90'lı yılların başlarıydı galiba.. Tam bir leş ve keş yatağı Ortaköy'ü İstanbul'a ve Türk Turizmi'ne armağan eden Beşiktaş Belediye Başkanı Ayfer Atay'la yakın dost olmuştuk.. Bir gün "Hıncal sen böyle şeyleri seversin, gel benimle" dedi.
Aldı beni Beşiktaş, Çarşı içine götürdü. Orda depo diye kullanılan bir sinema kalıntısı leş vardı.
Elden geçirmiş. Tiyatro salonu, kültür merkezi yapmış..
Devir tiyatroların birbiri ardına kapandığı günler.. Haldun Dormen, Ali Poyrazoğlu gibi devler bile dayanamamış..
"Belediyeye yük olur Başkan" dedim..
"Olmayacak" dedi.. Gençler bulmuş. Onlar her şeyi yüklenmişler.., Gittik ki, üç genç.. Kardeşmişler..
"Moraliniz bozulmasın ama, siz geri zekâlı olmalısınız.. Bu devirde, hem de böyle mahalle arasında, yolu, otoparkı olmayan yerde Tiyatro oynatacak kitap satacaksınız öyle mi" dedim..
Kibar çocuklar cevap vermediler ama, lafımı bana yedirdiler..

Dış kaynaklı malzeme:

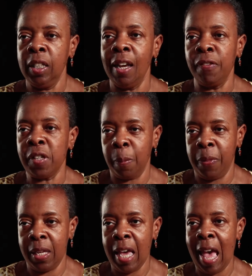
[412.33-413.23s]
If
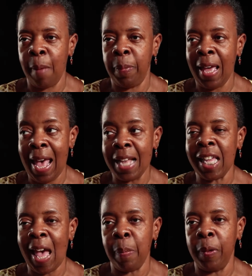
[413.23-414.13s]
something has
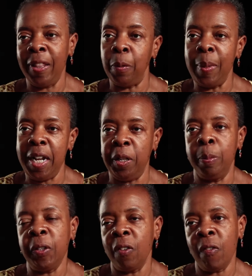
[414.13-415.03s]
happened, then we need to
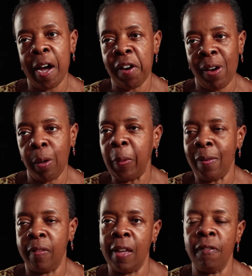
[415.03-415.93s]
put the fire out,
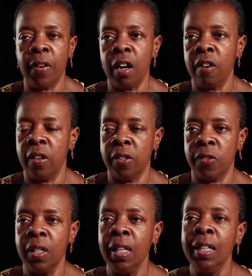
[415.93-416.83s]
whatever that fire
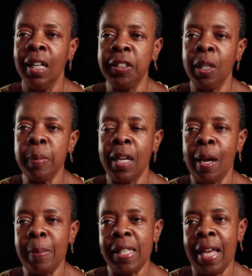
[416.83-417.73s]
is. And
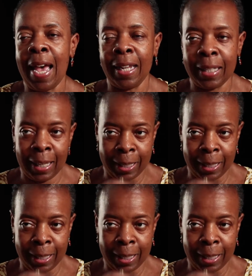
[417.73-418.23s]
sometimes that that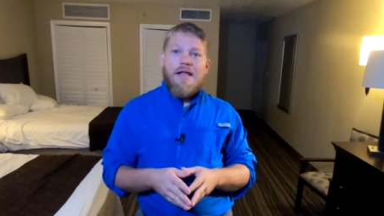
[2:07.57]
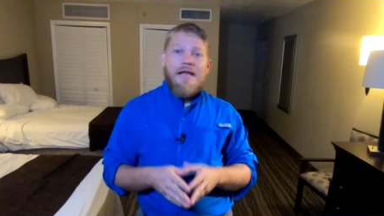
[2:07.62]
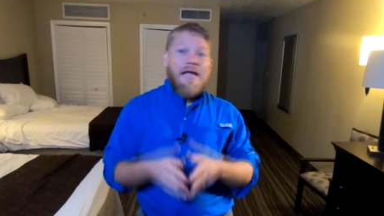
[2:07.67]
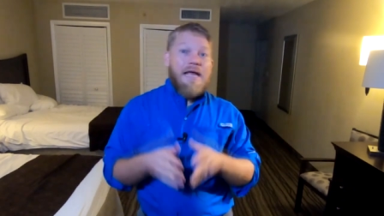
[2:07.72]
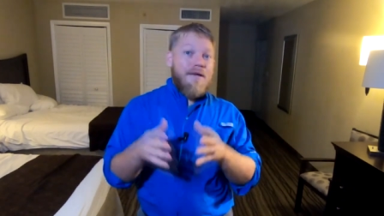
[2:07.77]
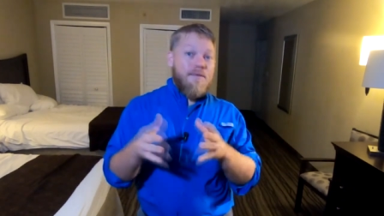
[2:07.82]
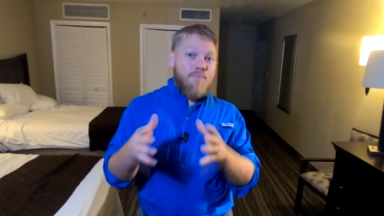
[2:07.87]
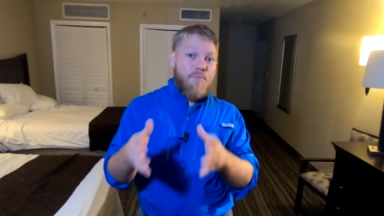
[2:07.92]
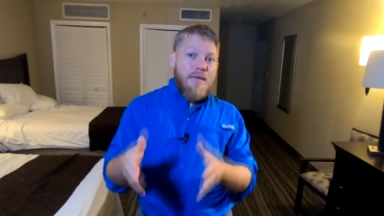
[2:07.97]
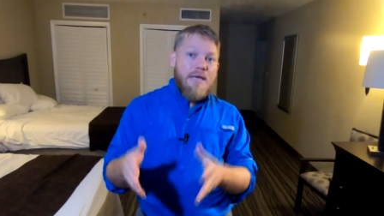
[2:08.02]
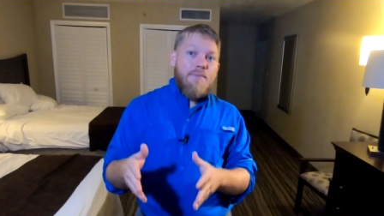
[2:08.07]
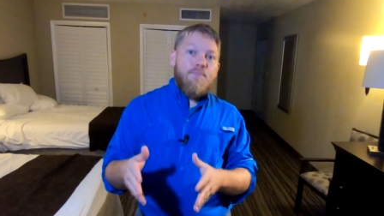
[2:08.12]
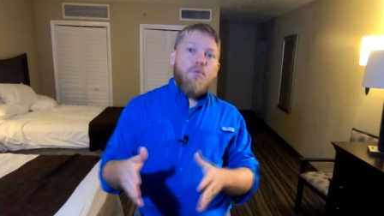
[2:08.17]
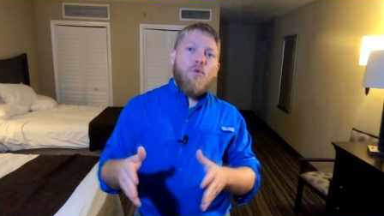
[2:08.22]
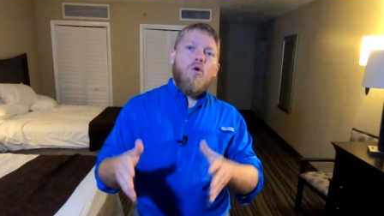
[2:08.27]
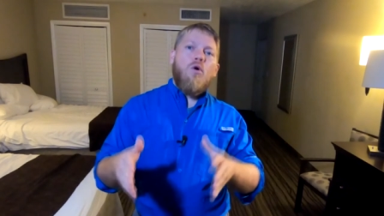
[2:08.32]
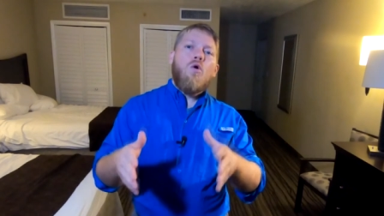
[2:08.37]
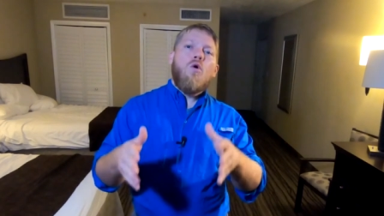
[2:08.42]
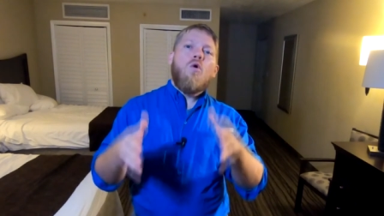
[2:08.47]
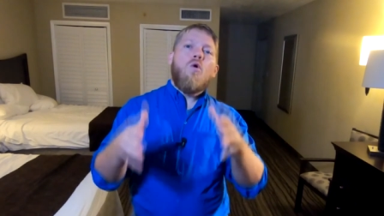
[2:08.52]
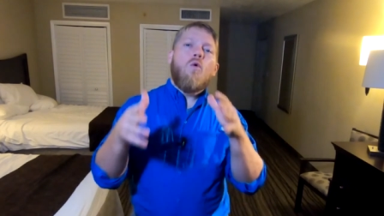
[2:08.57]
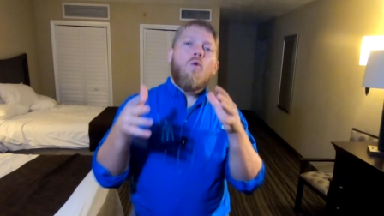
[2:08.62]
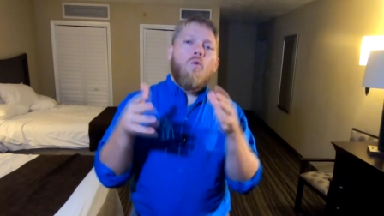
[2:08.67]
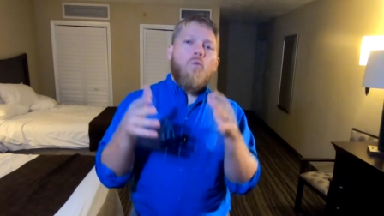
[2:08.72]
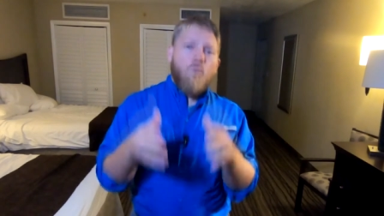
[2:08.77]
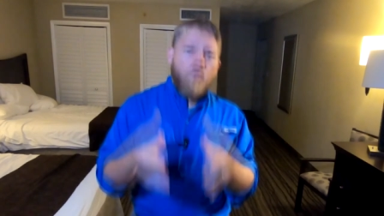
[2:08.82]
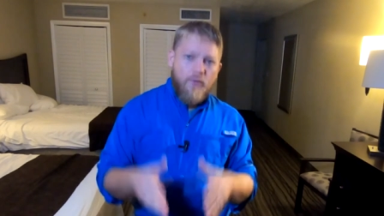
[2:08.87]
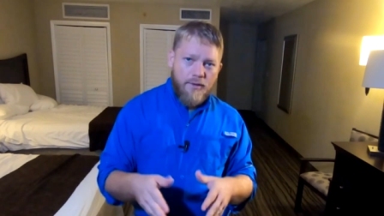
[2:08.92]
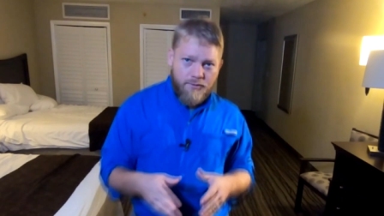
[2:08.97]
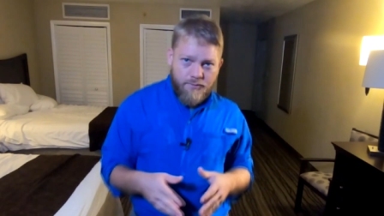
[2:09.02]
and people
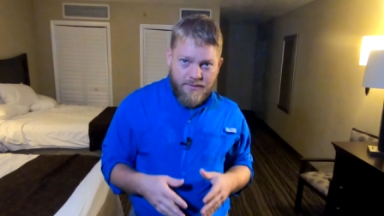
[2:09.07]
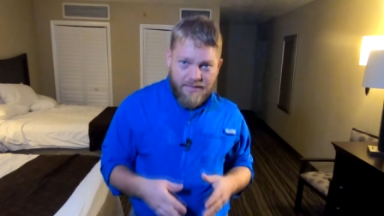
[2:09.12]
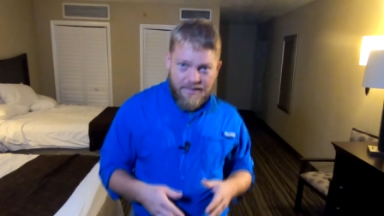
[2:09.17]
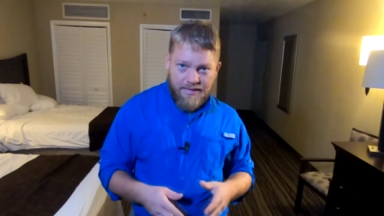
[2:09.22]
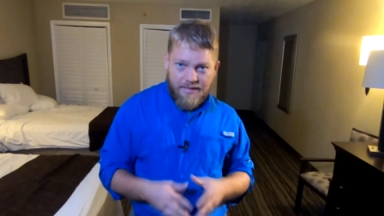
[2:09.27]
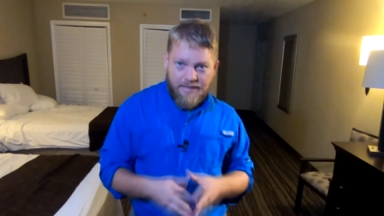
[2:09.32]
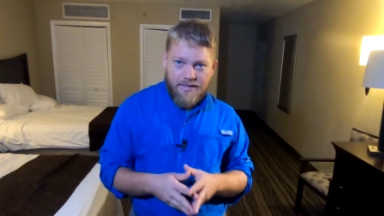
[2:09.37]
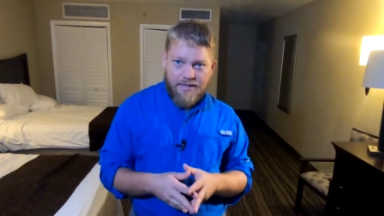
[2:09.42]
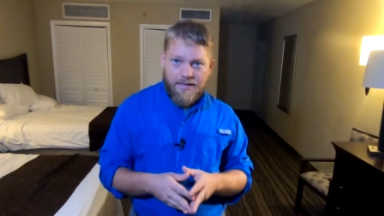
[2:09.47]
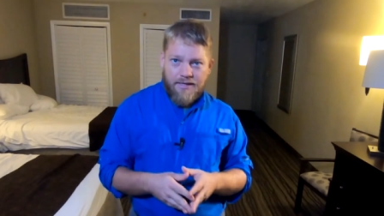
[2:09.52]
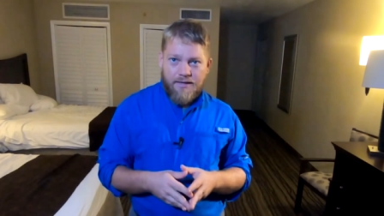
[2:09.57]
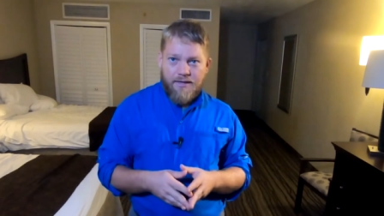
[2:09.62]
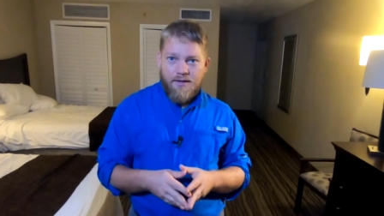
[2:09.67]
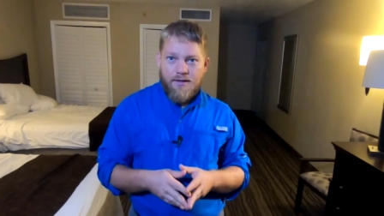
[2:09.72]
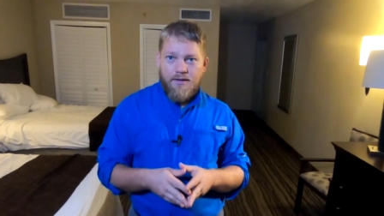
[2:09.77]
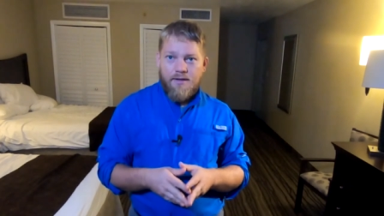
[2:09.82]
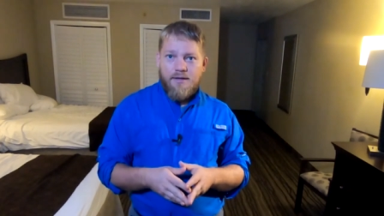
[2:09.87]
will be needed.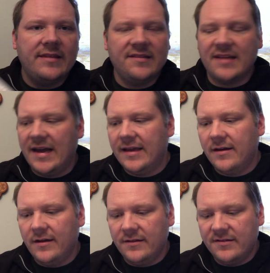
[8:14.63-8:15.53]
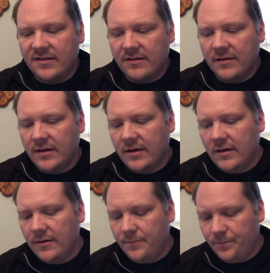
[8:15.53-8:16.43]
these icons
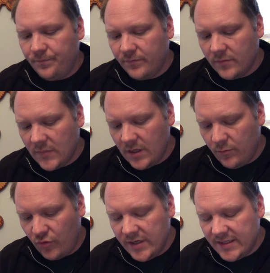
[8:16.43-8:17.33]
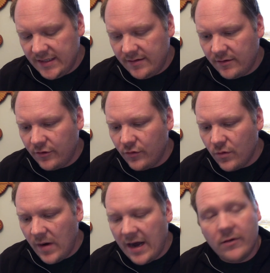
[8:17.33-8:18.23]
printed
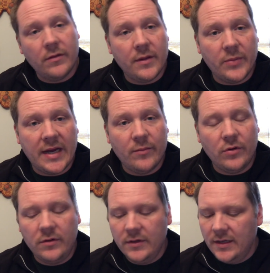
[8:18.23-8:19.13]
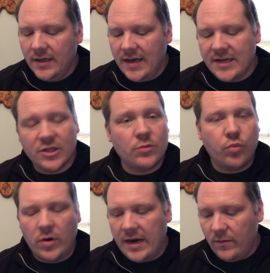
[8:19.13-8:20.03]
throughout the Bible and just
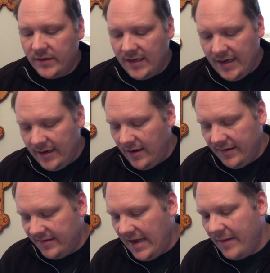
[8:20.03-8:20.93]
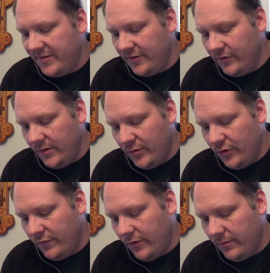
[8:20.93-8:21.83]
pray with the icons. Absolutely
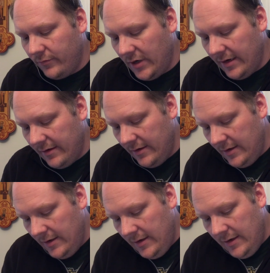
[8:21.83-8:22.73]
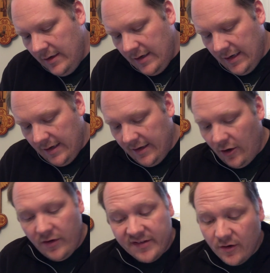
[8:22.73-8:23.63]
beautiful, right? It
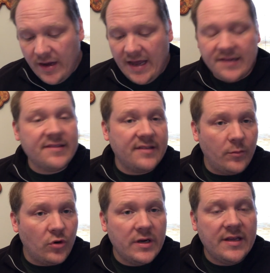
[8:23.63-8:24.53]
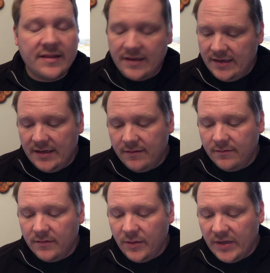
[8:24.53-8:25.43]
also has summary at the
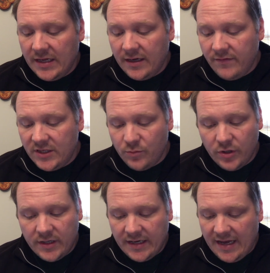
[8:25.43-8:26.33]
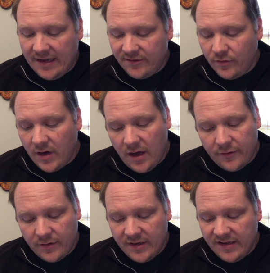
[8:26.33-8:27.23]
beginning of each book. It has who the
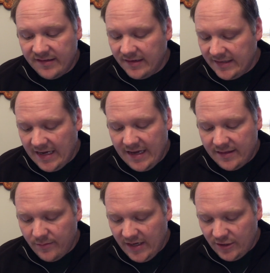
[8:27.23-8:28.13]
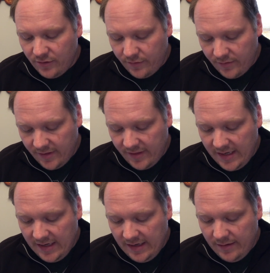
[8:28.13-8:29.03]
author is, the date, the major
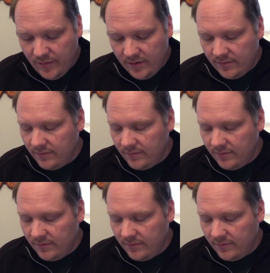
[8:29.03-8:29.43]
theme.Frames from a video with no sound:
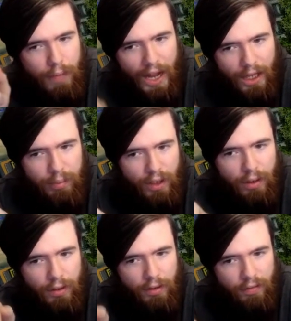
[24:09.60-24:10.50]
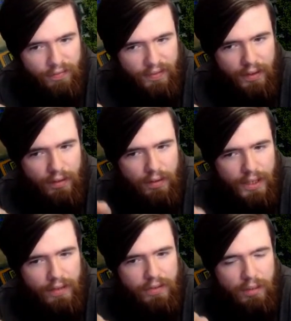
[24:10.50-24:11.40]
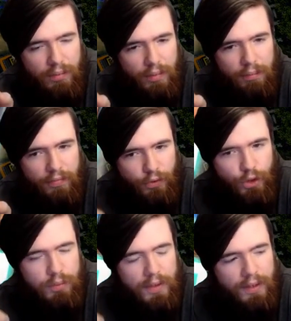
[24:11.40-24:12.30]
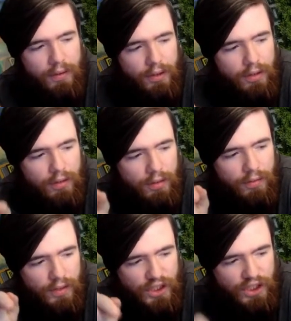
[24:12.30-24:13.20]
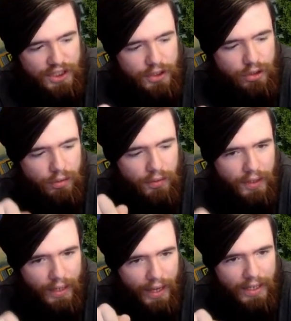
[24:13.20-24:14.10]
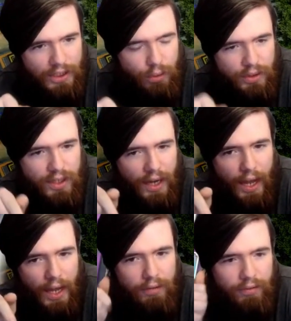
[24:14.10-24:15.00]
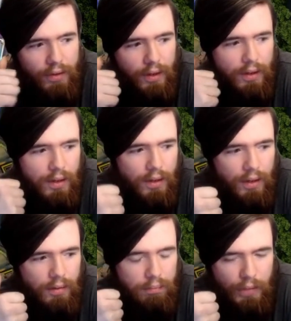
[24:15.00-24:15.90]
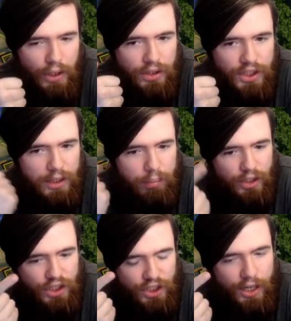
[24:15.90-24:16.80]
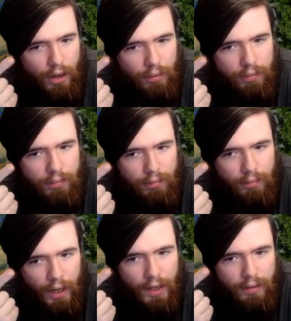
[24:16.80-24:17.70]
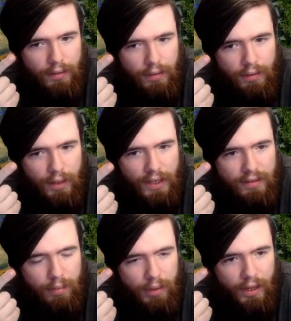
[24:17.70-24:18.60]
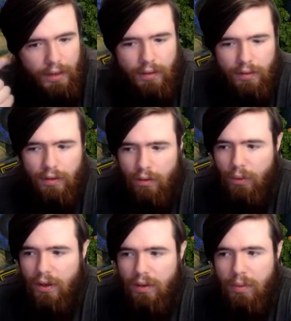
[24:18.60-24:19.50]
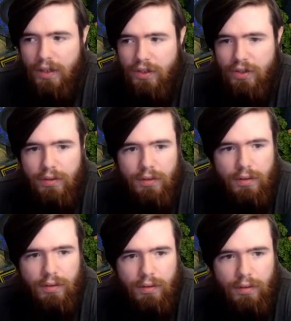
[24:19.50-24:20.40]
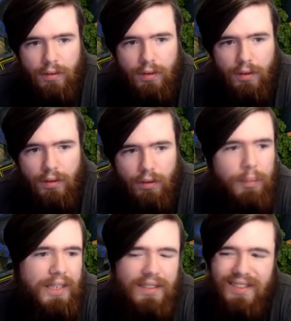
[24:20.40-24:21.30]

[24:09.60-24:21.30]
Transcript: Albion on the field gives him fusion material for his changeover in hand, so he's gonna have Mirror Jade plus Xiao, right? That's the play. Or what did he pitch? Well, he pitched the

Gençler, Erdoğan Kardeşlerdi..
Yılmaz, Mustafa ve Deniz!..
Yılmaz dünya çapında filmler yapıyor.
Mustafa Anadolu Ateşi ve Truva ile dünyayı dolaşıyor..
Kurdukları yer..
BKM!.. Beşiktaş Kültür Merkezi..
Bu merkezi yaşatan ve Yılmaz'a o efsane filmleri çekmesi için zaman ve finans sağlayan yönetim dehası da dostum Necati Akpınar..
Cumartesi akşamı, BKM Komedi Festivali etkinliklerinden biri vardı, BKM'de.. Davet etti, Necati koştum ki..
"Çok Güzel Hareketler Bunlar" adını efsane yapan gençler vardı hani.. BKM Mutfağında Yılmaz'ın hem de nasıl bir çalışma ile yetiştirdiği ve sahne, perde, ekrana kazandırdığı harika gençler..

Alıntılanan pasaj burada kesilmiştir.